----- Records supplied
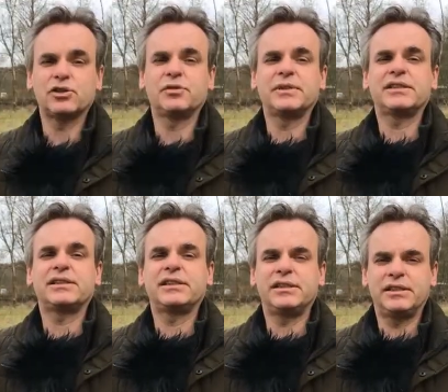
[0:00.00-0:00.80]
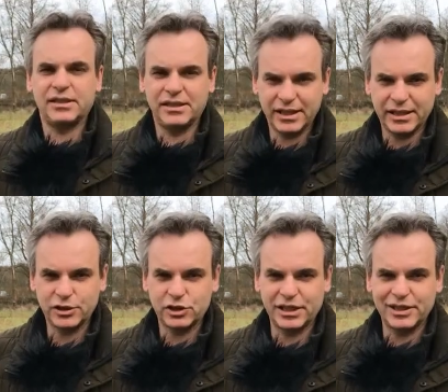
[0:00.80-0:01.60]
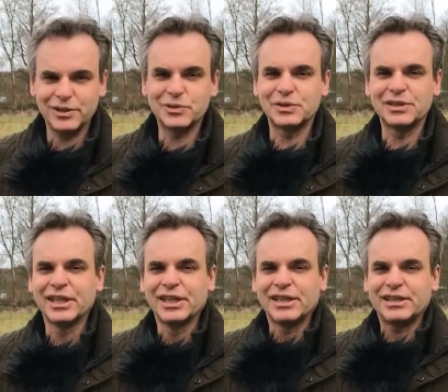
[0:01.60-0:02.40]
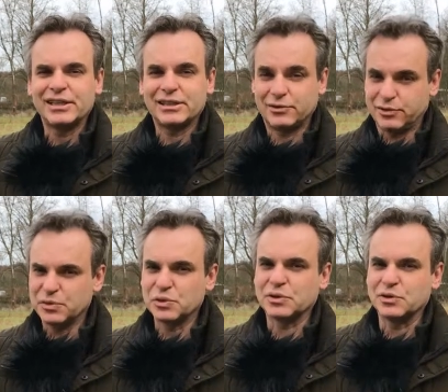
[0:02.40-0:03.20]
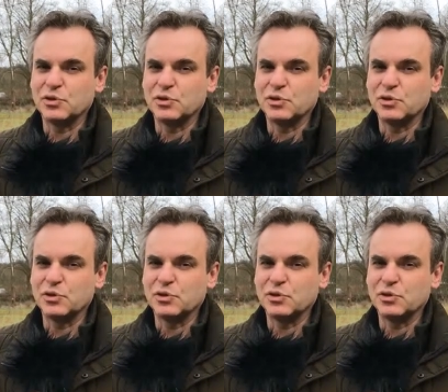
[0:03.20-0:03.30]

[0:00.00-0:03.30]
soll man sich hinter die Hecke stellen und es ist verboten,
----------
----- Records supplied
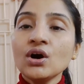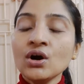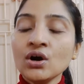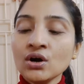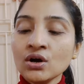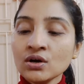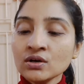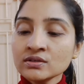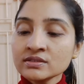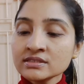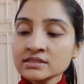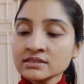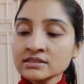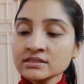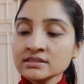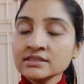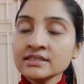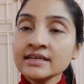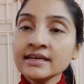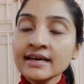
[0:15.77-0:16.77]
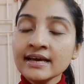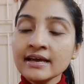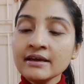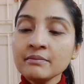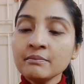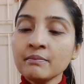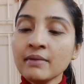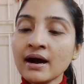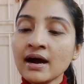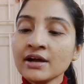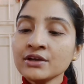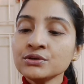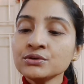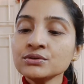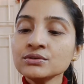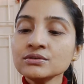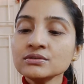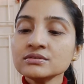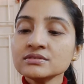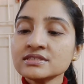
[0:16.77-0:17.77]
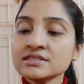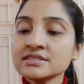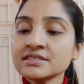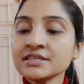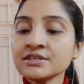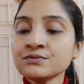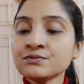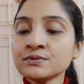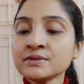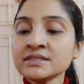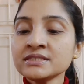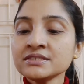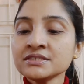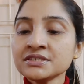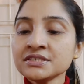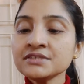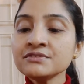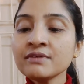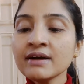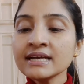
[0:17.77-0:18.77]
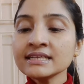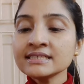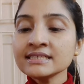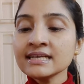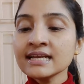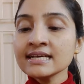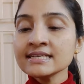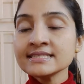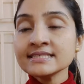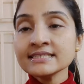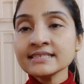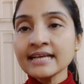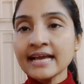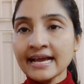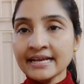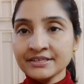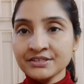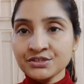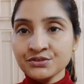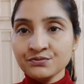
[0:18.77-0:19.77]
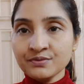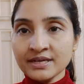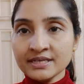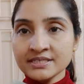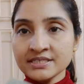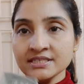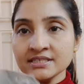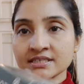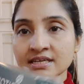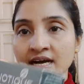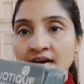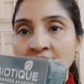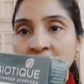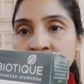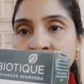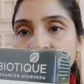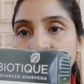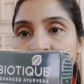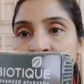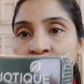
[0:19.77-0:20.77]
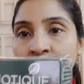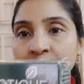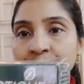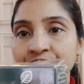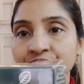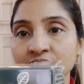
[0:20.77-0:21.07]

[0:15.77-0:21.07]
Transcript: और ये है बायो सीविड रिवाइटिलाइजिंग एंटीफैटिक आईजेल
----------
----- Records supplied
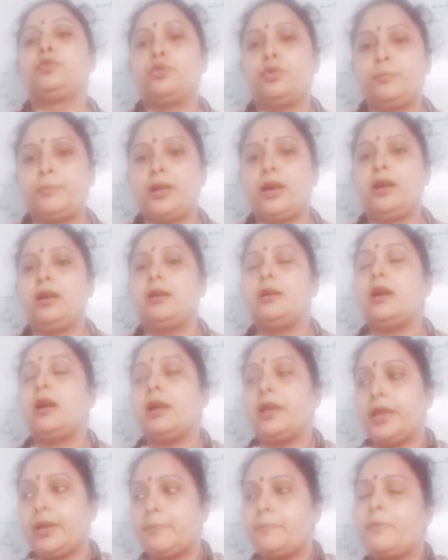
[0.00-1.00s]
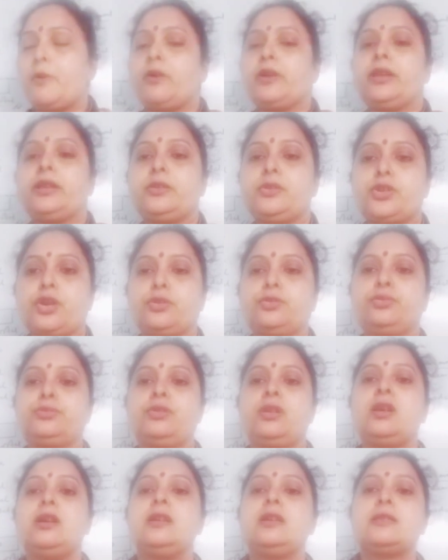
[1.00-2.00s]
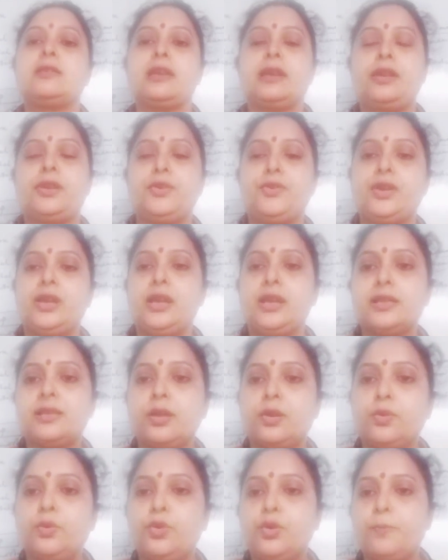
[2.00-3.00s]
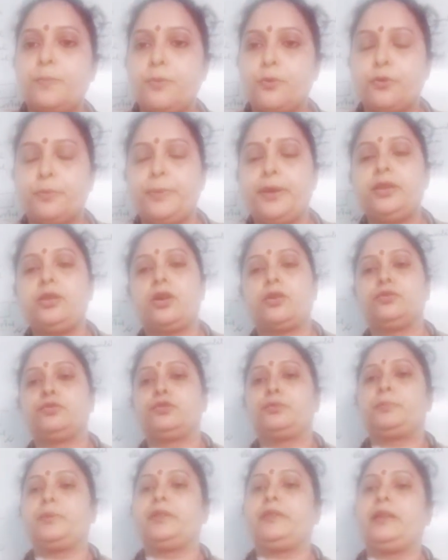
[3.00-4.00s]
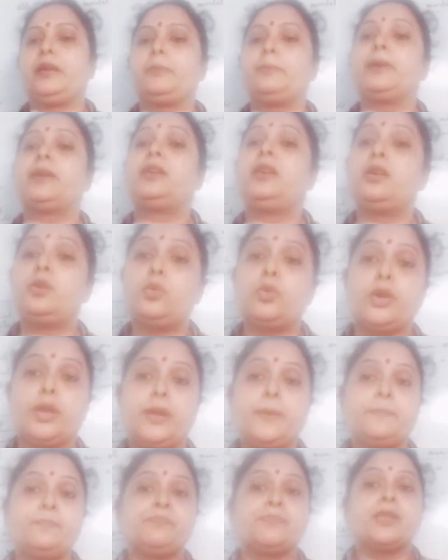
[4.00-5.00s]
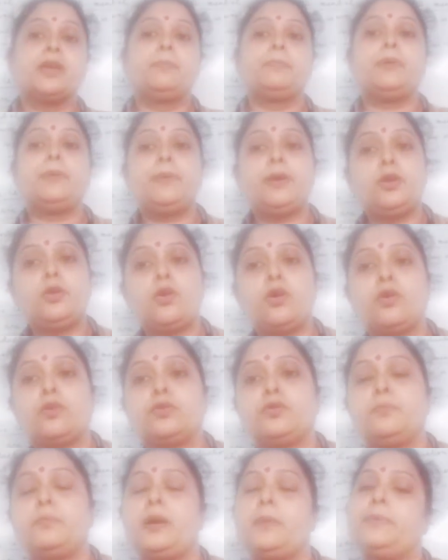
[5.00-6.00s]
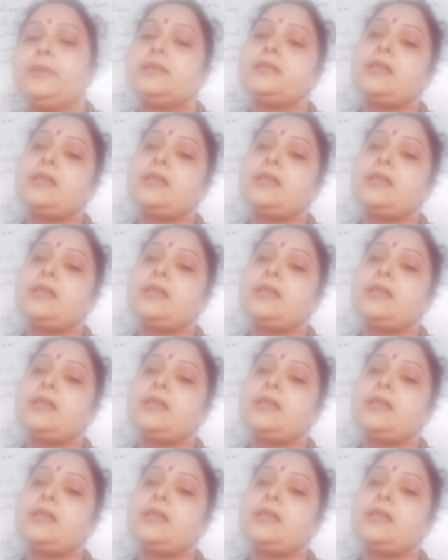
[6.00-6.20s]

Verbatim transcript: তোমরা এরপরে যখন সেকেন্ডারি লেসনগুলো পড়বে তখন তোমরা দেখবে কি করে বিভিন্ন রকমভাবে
----------
__Task statement__
Give back the exact lines above, running from the one that has "[0:16.77-0:17.77]" through the one that has "Transcript: और ये", with nothing added and no pictures.

__Output of the exercise__
[0:16.77-0:17.77]
[0:17.77-0:18.77]
[0:18.77-0:19.77]
[0:19.77-0:20.77]
[0:20.77-0:21.07]

[0:15.77-0:21.07]
Transcript: और ये है बायो सीविड रिवाइटिलाइजिंग एंटीफैटिक आईजेल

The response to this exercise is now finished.